◆ **Exercise description**
Omitting the pictures, output all of the records precisely as written.

[Source data]
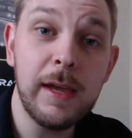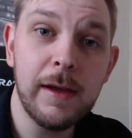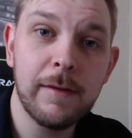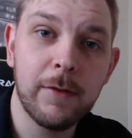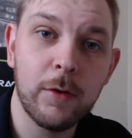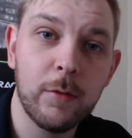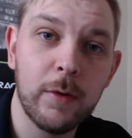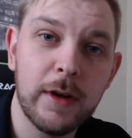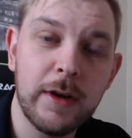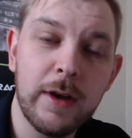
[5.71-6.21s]

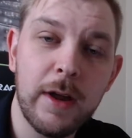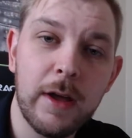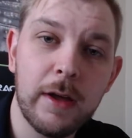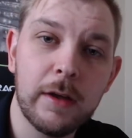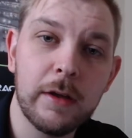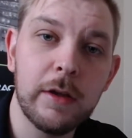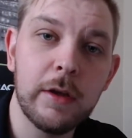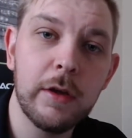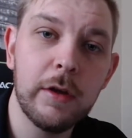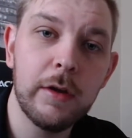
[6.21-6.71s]
everyone.
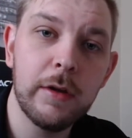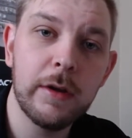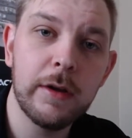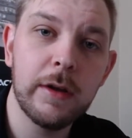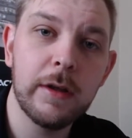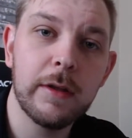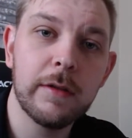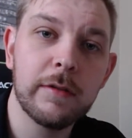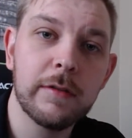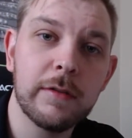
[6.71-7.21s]

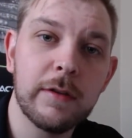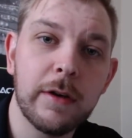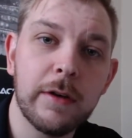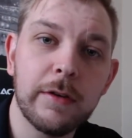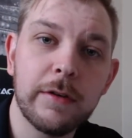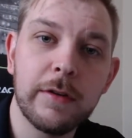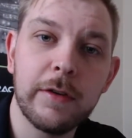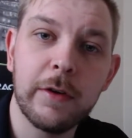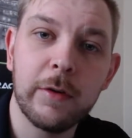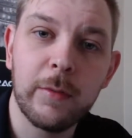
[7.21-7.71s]
Good
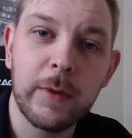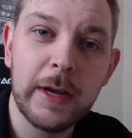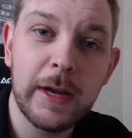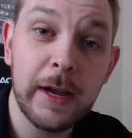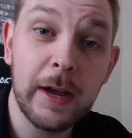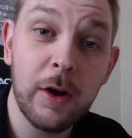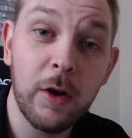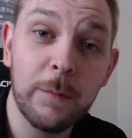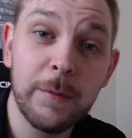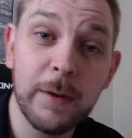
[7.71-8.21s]
start to your week.
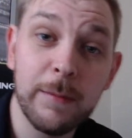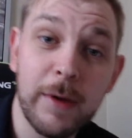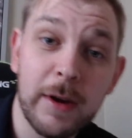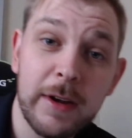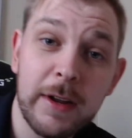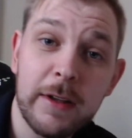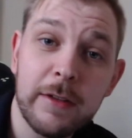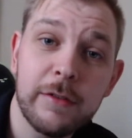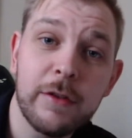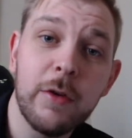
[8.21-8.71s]
I hope your
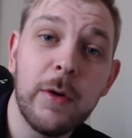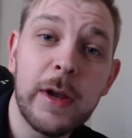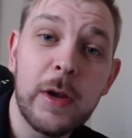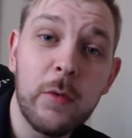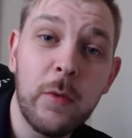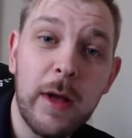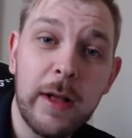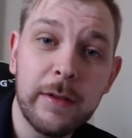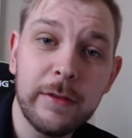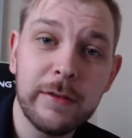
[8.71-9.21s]
Monday is
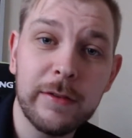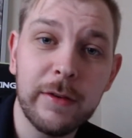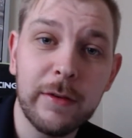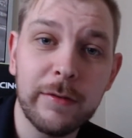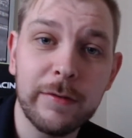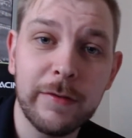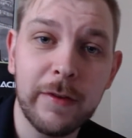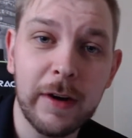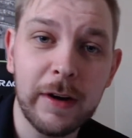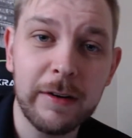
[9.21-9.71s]
going well so
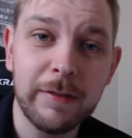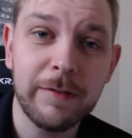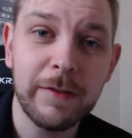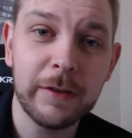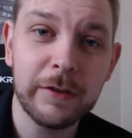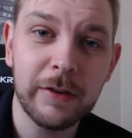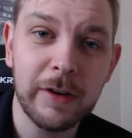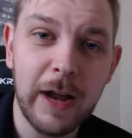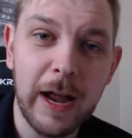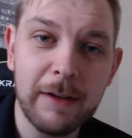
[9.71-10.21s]
far.
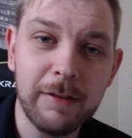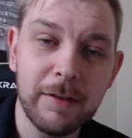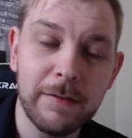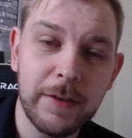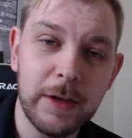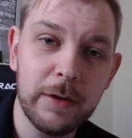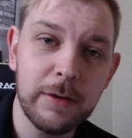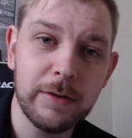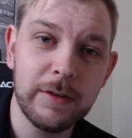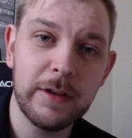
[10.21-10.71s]
Official Guy
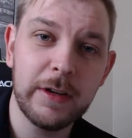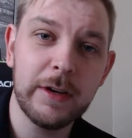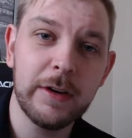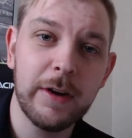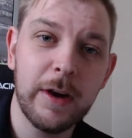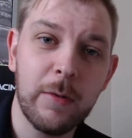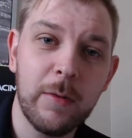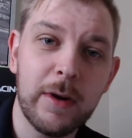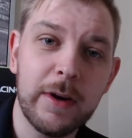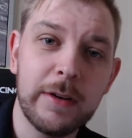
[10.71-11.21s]
Reviews
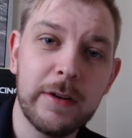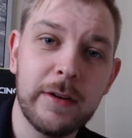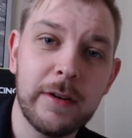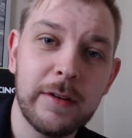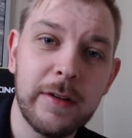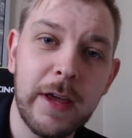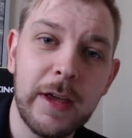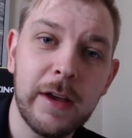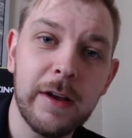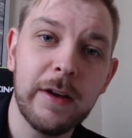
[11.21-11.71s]
here. I wanted to
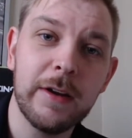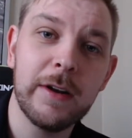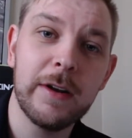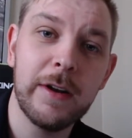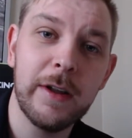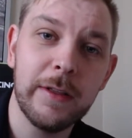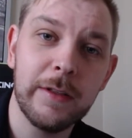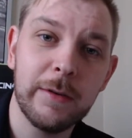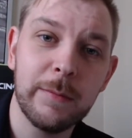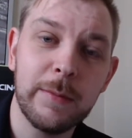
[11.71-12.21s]
take on
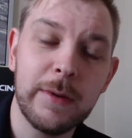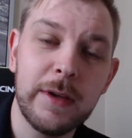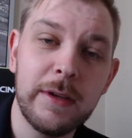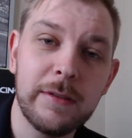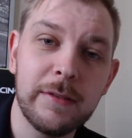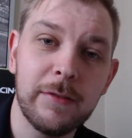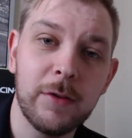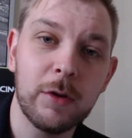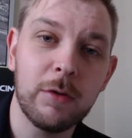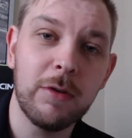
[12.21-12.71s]
another
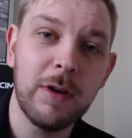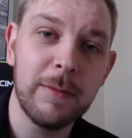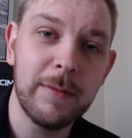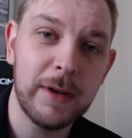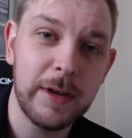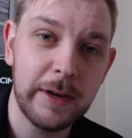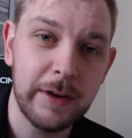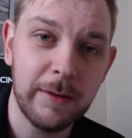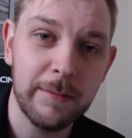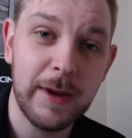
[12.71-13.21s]
piece of
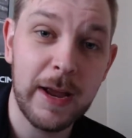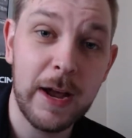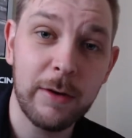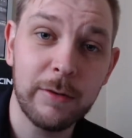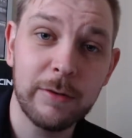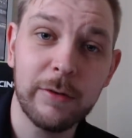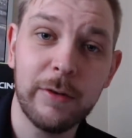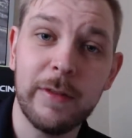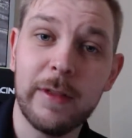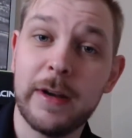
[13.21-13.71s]
equipment here in my
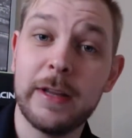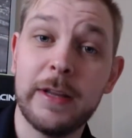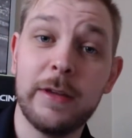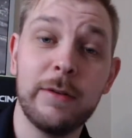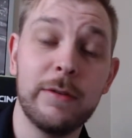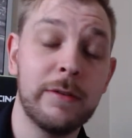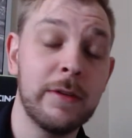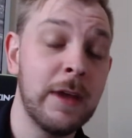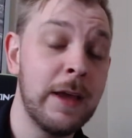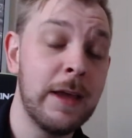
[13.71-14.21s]
household that I
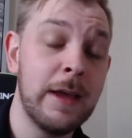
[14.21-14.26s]
use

◆ **Solution for this problem**
[5.71-6.21s]

[6.21-6.71s]
everyone.
[6.71-7.21s]

[7.21-7.71s]
Good
[7.71-8.21s]
start to your week.
[8.21-8.71s]
I hope your
[8.71-9.21s]
Monday is
[9.21-9.71s]
going well so
[9.71-10.21s]
far.
[10.21-10.71s]
Official Guy
[10.71-11.21s]
Reviews
[11.21-11.71s]
here. I wanted to
[11.71-12.21s]
take on
[12.21-12.71s]
another
[12.71-13.21s]
piece of
[13.21-13.71s]
equipment here in my
[13.71-14.21s]
household that I
[14.21-14.26s]
use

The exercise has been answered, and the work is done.